United Nations: Pakistan-based underworld don Dawood Ibrahim's criminal syndicate has mutated into a terrorist network, India has said as it sought the US Security Council's "focussed attention" to address the real threats posed by the D-Company, the JeM and the LeT.
Terrorist organisations are increasingly involved in lucrative criminal activities such as trading in natural resources and human trafficking to raise funds, India's Permanent Representative to the UN Ambassador Syed Akbaruddin said on Tuesday.
Similarly, criminal groups are joining hands with terrorists and are providing services such as counterfeiting, illicit financing, arms dealing, drug trafficking and smuggling terrorists across borders, he said at the Security Council debate on 'Threats to International Peace and Security: Linkages between International Terrorism and Organised Crime'.
"In our own region, we have seen the mutation of Dawood Ibrahim's criminal syndicate into a terrorist network known as the D-Company.
"The D-Company's illegitimate economic activities may be little known outside our region, but for us, such activities as gold smuggling, counterfeit currency, as well as arms and drug trafficking from a safe haven that declines to acknowledge even his existence, are a real and present danger," Akbaruddin said.
He emphasised that the success of a collective action to "denude" the ISIS is a pointer that the Council's "focussed attention can and does yield results".

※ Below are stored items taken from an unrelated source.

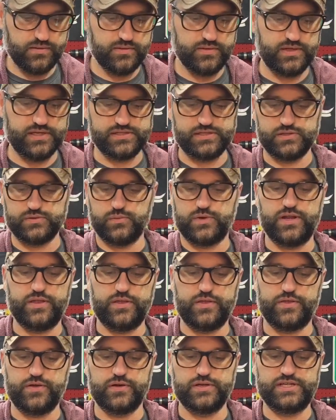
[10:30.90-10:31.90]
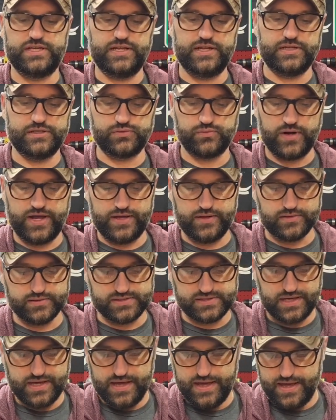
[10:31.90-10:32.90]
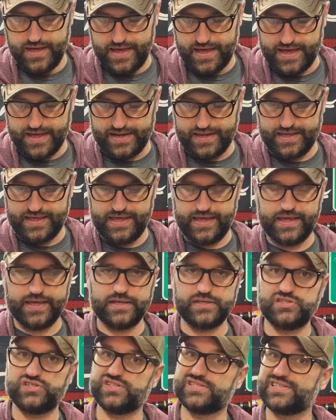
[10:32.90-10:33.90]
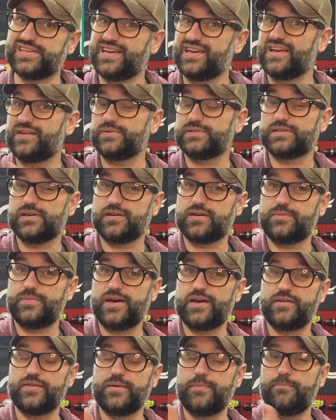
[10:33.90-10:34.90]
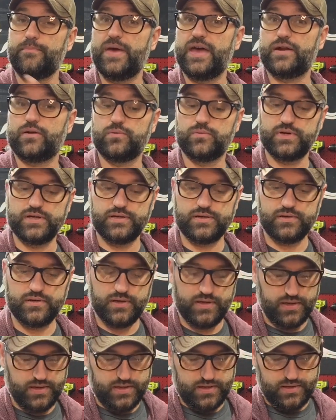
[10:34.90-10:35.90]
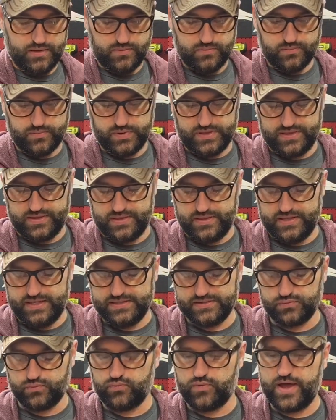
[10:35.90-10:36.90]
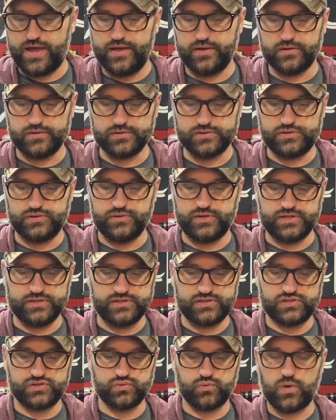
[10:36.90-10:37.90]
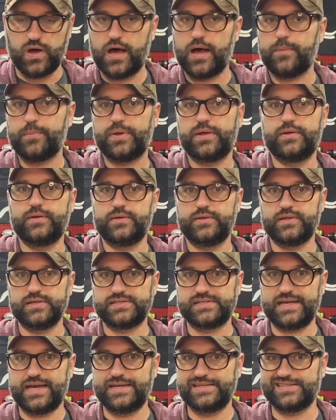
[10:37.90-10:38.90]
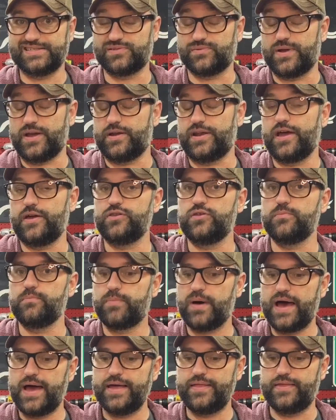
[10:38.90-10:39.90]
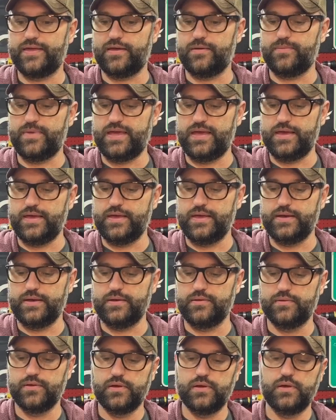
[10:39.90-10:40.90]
this is one of the 13 inch rails. And again, just like I was talking about on the metal one, with these rails, you can swap the sizes around. Now you buy them in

"A similar degree of interest in addressing the threats posed by proscribed individuals, such as Dawood Ibrahim and his D-Company, as well as proscribed entities, including the Jaish-e-Mohammad (JeM) and the Lashkar-e-Taiba (LeT), listed as affiliates of al-Qaeda, under the 1267 sanctions regime, will serve all of us well," he said.
Pakistan's Foreign Office last week said "Dawood Ibrahim is not in Pakistan", a day after a UK court was informed that the underworld don wanted for the deadly coordinated bombings in Mumbai in 1993 is currently in exile in the country.